Scope and Content Note
The papers of Lilli Marie Vincenz (1937-2023) span the years 1879-2013, with the bulk of the material dating from 1953 to 2013. While documenting Vincenz's work for gay civil rights and her efforts to support and empower gay men and women, they also chronicle the larger gay and lesbian civil rights movement. The papers are grouped by type of material into correspondence and journals; Community for Creative Self-Development file; films; interviews; speeches, writings and engagements; subject file; academic file; miscellany; and oversize. They are primarily written in English, but some German and French is present.
Among the correspondence and journals is a grouping of personal correspondence that includes letters received from friends and family and some letters written by Vincenz. The correspondence between Lilli Vincenz and her parents is written in German. Special correspondence is comprised of letters relating to Vincenz's work in the gay community, her educational outreach on topics relating to homosexuality, her films, and her role as a pioneer in the gay rights movement. Similar correspondence can be found in files relating to her films and speaking engagements. The journals section is comprised of loose pages of notes from various periods in the 1960s and 1970s. Some of the most descriptive entries date from 1961 when Vincenz traveled to Provincetown, Massachussets, and visited a gay bar for the first time. The entries from the 1970s are dream journals.
Files relating to the Community for Creative Self-Development, an empowerment group for gay men and women that Lilli Vincenz founded and directed with her partner, Nancy Ruth Davis, are some of the most comprehensive. Documents include meeting minutes, event flyers, and materials relating to conferences, retreats, courses, and workshops with titles such as "Lovefreeing: A New Approach to Wholeness," "Loneliness and You," and "Shedding Light on the Shadow Side of Relationships," and covering topics such as gay dating, gay history, homophobia, and psychic development.

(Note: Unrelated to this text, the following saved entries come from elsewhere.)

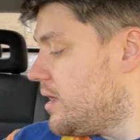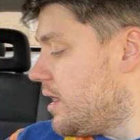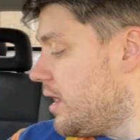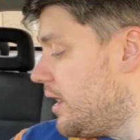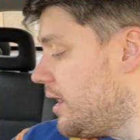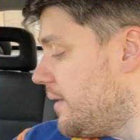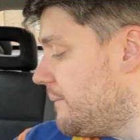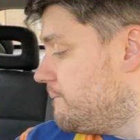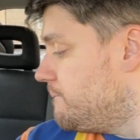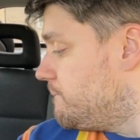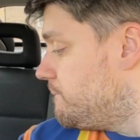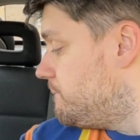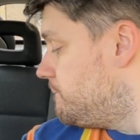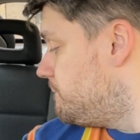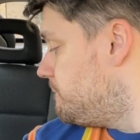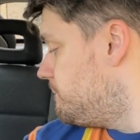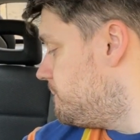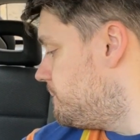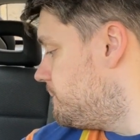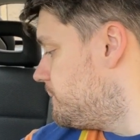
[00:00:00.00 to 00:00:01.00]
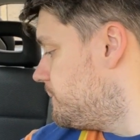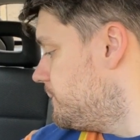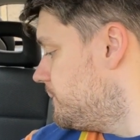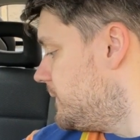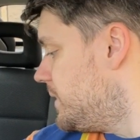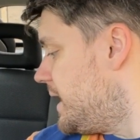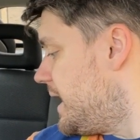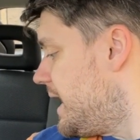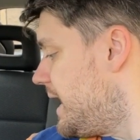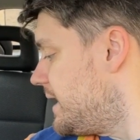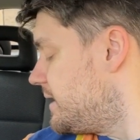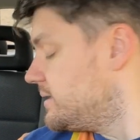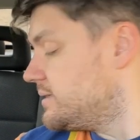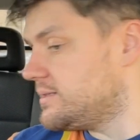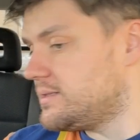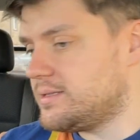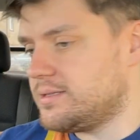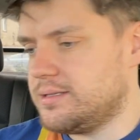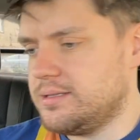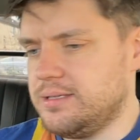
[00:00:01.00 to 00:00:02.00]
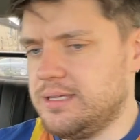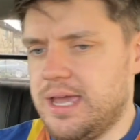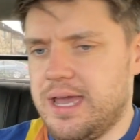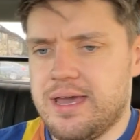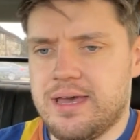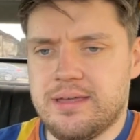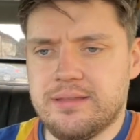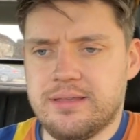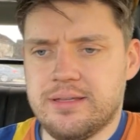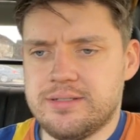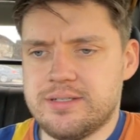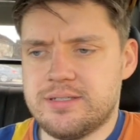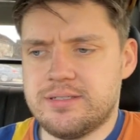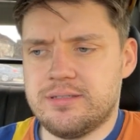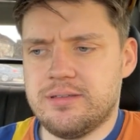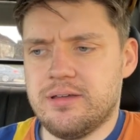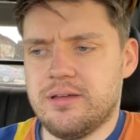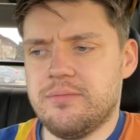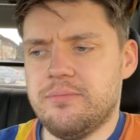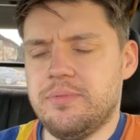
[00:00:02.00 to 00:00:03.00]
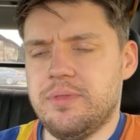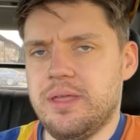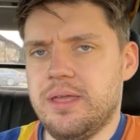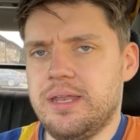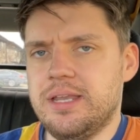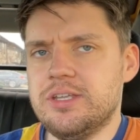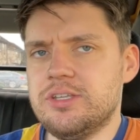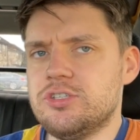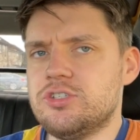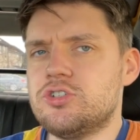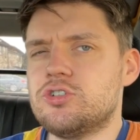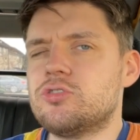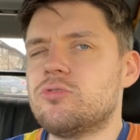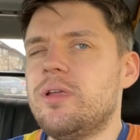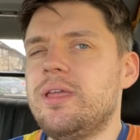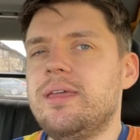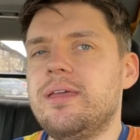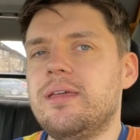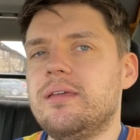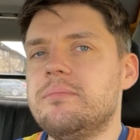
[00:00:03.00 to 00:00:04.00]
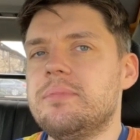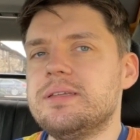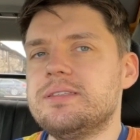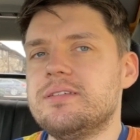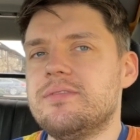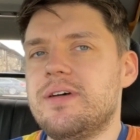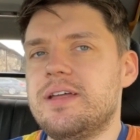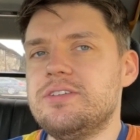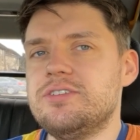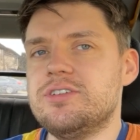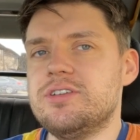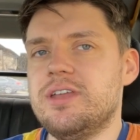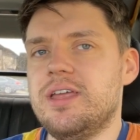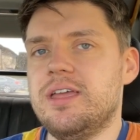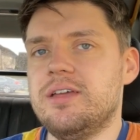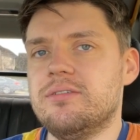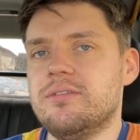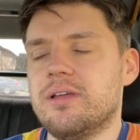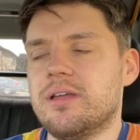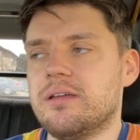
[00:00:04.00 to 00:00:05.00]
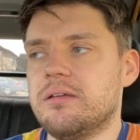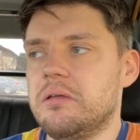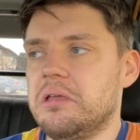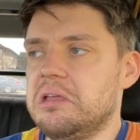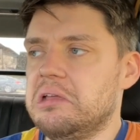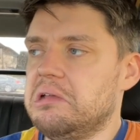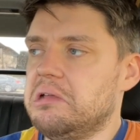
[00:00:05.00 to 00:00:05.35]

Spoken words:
And yeah, they're just an intriguing bit of engineering.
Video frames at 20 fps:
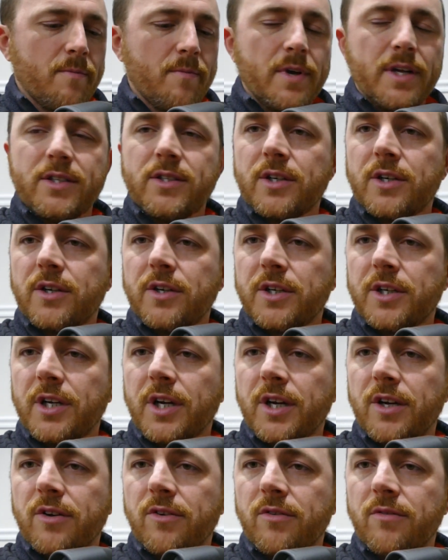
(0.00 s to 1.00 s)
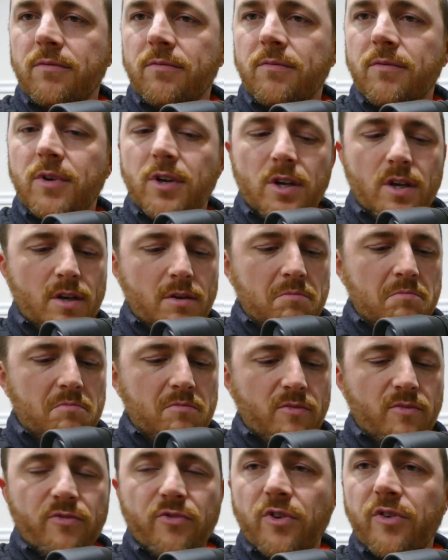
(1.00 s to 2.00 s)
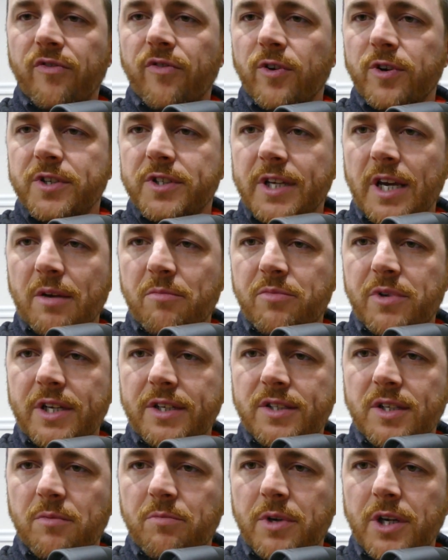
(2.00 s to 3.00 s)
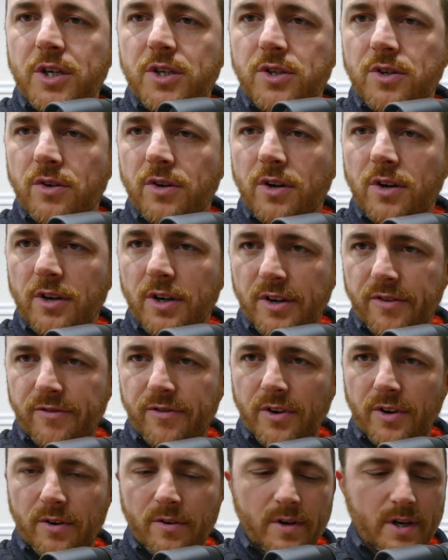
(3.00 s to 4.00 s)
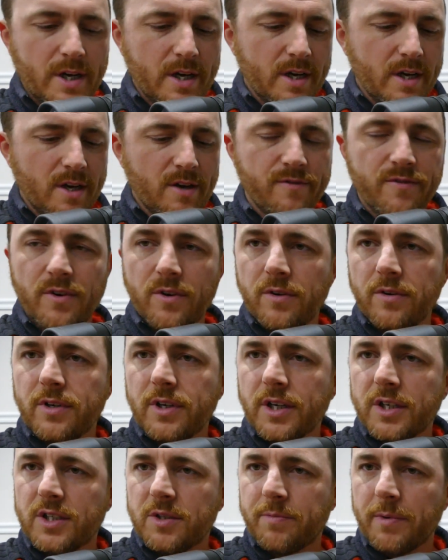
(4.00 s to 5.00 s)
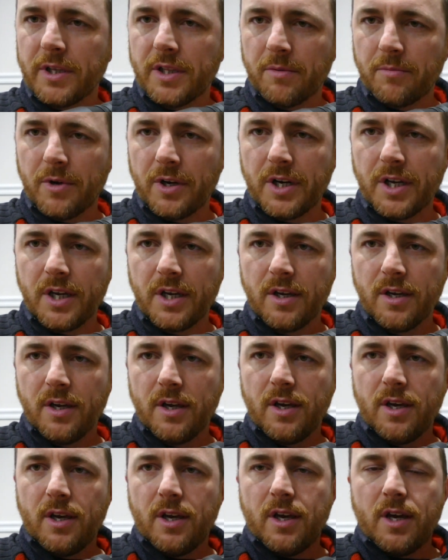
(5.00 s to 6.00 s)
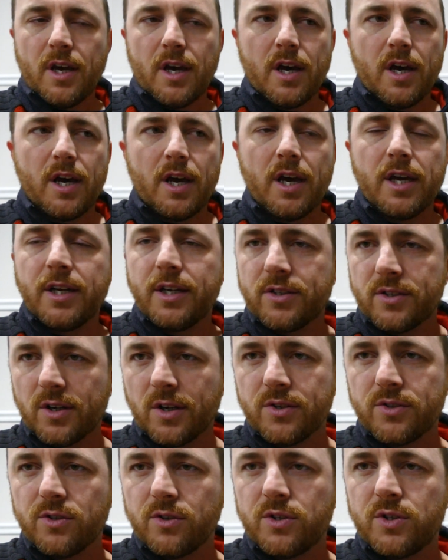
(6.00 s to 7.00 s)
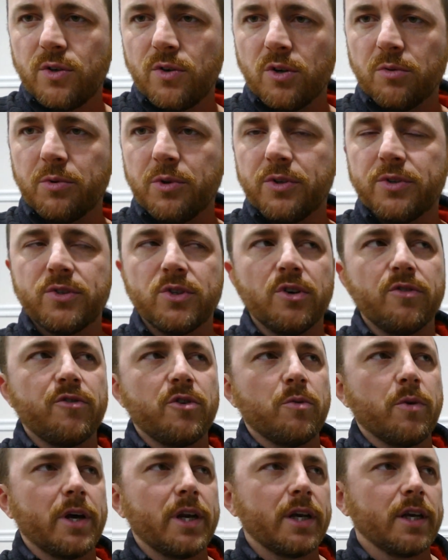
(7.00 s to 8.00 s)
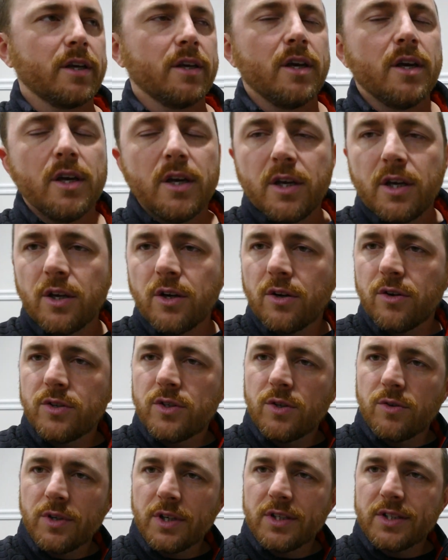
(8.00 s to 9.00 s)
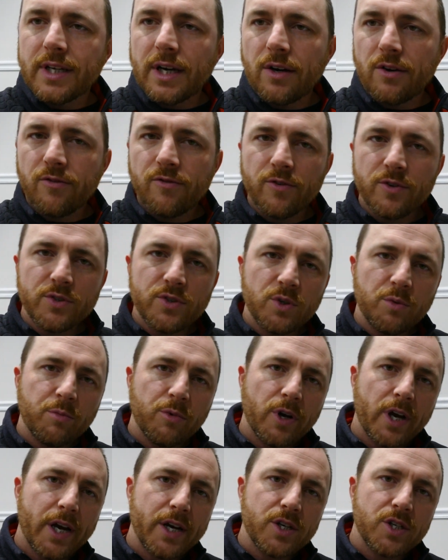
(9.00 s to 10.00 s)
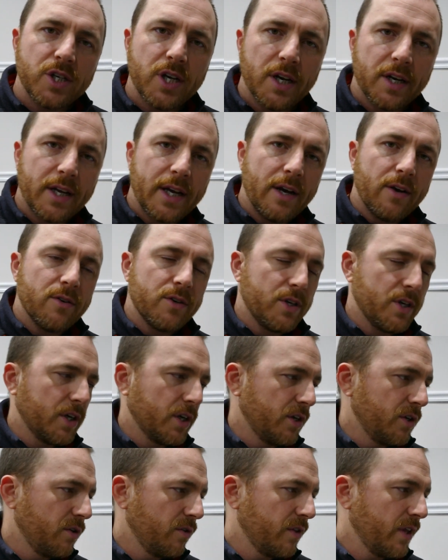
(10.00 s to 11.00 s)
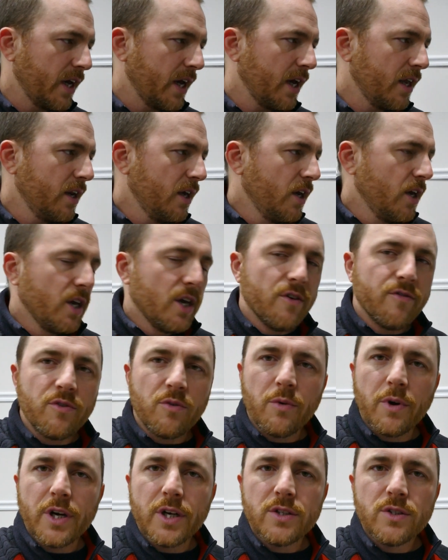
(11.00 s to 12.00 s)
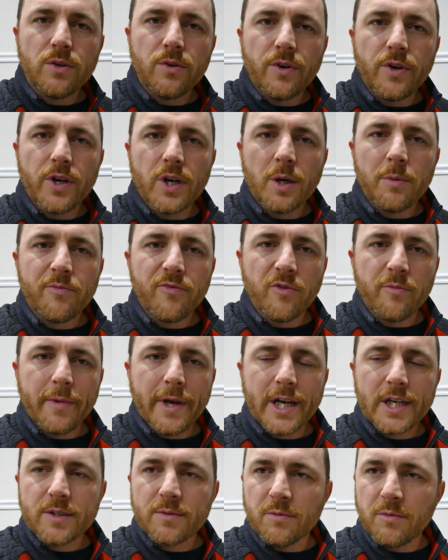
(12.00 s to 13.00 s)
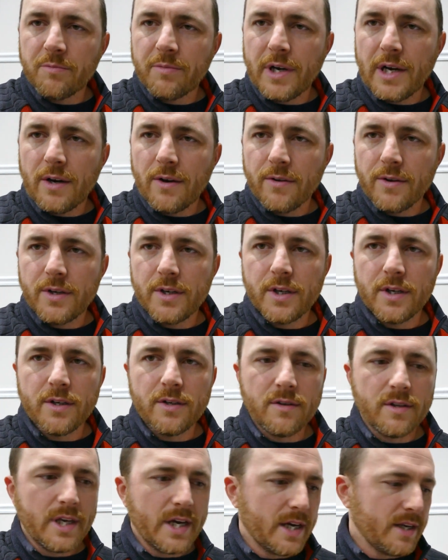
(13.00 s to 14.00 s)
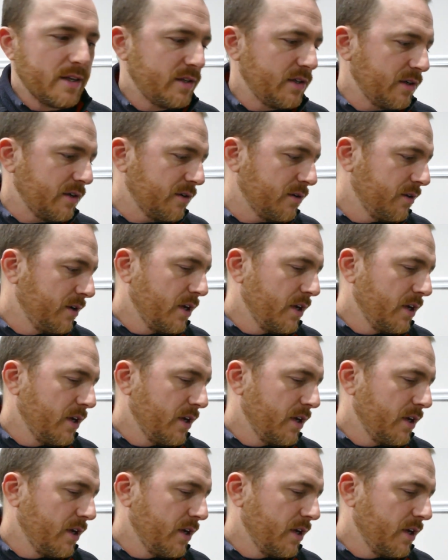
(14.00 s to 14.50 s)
it's a good gun for a first-time PCP shooter if you can spend the money. And it's also tunable, so if you want to tune it down for super high shot count, you can do that. If you want to tune it up for maximum power, you can do that too.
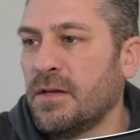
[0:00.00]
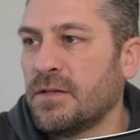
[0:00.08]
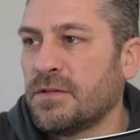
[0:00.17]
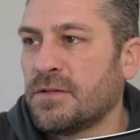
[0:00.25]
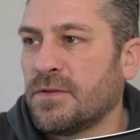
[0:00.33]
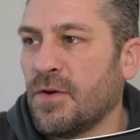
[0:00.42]

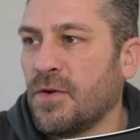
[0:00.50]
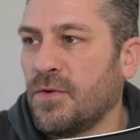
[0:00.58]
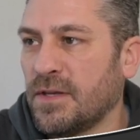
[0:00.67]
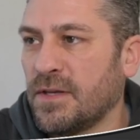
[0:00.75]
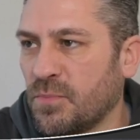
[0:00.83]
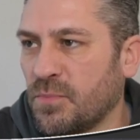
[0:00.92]
So
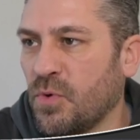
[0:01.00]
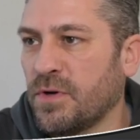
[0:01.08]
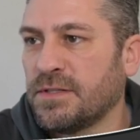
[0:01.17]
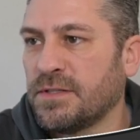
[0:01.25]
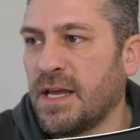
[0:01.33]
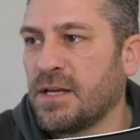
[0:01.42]
that's important to
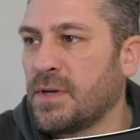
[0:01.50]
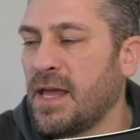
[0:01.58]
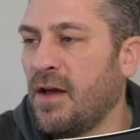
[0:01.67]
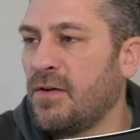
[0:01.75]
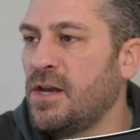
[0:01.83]
take into account.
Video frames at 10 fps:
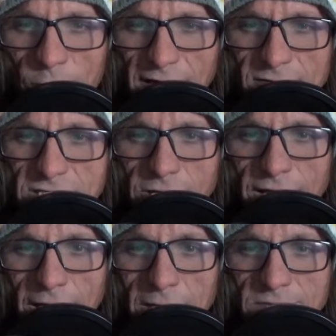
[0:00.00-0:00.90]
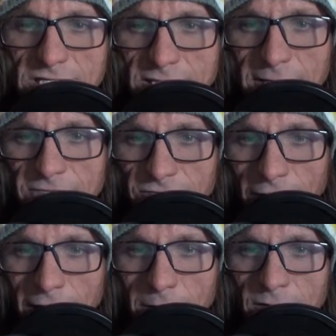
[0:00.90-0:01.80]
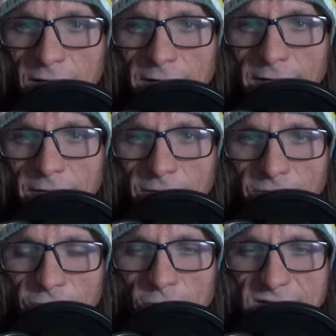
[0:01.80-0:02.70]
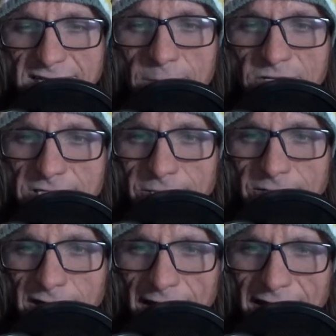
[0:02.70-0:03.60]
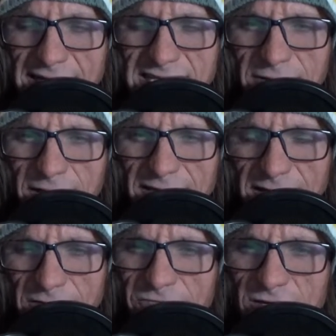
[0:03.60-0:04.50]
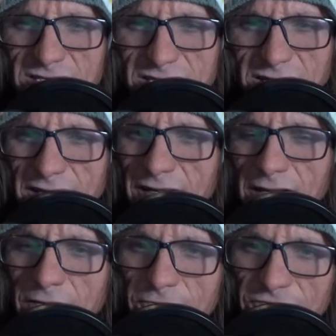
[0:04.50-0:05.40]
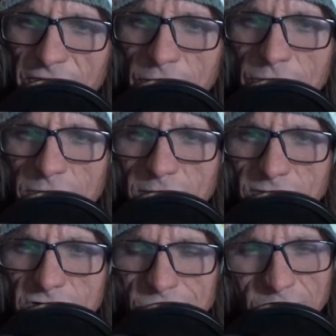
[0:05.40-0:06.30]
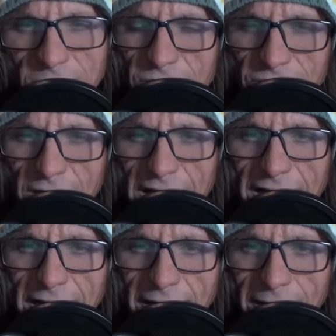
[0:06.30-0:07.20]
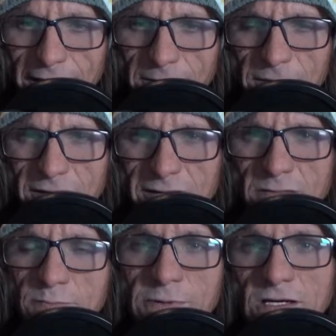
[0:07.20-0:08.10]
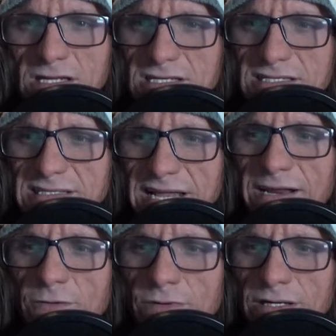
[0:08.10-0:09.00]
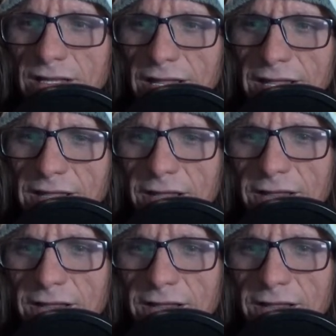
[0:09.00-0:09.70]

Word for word: When I was looking up stuff um, for this episode, I guess I read that the first few two or three uh, books didn't really.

Vincenz made two 16-millimeter films that recorded early gay rights events. The Second Largest Minority documents the "Reminder Day Picket" at Independence Hall in Philadelphia, on July 4, 1968, and Gay and Proudrecords the first Christopher Street Liberation Day Parade in New York, held on June 28, 1970, to commemorate the first anniversary of the Stonewall Riots. Files concerning these films pertain to the rentals of the film by various groups and the use of the footage in numerous documentaries on aspects of the gay rights movement.
Lilli Vincenz's thoughts and experiences are recorded in interviews, in the texts and remarks given at meetings and receptions, and in speeches with titles such as "Visibility, Empowerment, Liberation, and Self Actualization," and "The Love that Celebrates its Name." Among her writings are typescripts of the column she wrote for GAY newspaper in New York. In the 1960s she often wrote under the pseudonym Lily Hansen. Her efforts to advocate for homosexuals and educate the public through guest lectures at universities, television and radio appearances, and participation in panel discussions at meetings and public events are also represented. Among this material is a transcript of a panel discussion on the "Lifestyle of Non-Patient Homosexual" conducted at the annual meeting of the American Psychiatric Association in 1971.
Subject files document the work and concerns of early homophile organizations and the empowerment groups founded by Vincenz. Others feature press coverage of homosexuality and the experiences of gays and lesbians spanning roughly fifty years. Files concerning pioneers in the gay rights movement include those relating to Frank Kameny and the Kameny for Congress Campaign that Vincenz helped launch in 1971. Files relating to the Gay Women's Open House, which Vincenz held in her home to provide a social gathering place for lesbians every Wednesday from 1971 to 1977, include advertisements, lists of discussion topics, and notes from attendees. Among the materials relating to the Whitman-Walker Clinic Empowerment Group for People Living with AIDS, founded by Vincenz and Nancy Ruth Davis in the mid-1980s, are notes on interviews with new members and issues of their newsletter written by and for people living with AIDS.
The academic file contains material relating to Lilli Vincenz's education and training from high school through post-graduate continuing education. Among the material relating to her studies in psychology and human development are questionnaires completed as part of a survey she conducted in 1972 on the attitudes and aspirations of lesbians and research for her study, "Personality Profiles of Psychologically Adjusted Lesbian and Heterosexual Women".
Among a group of miscellany are curriculum vitae and other biographical information on Lilli Vincenz and family papers relating to her parents and extended family in Romania. The latter includes documents pertaining to her efforts to assist a cousin trying to immigrate to the United States from Romania.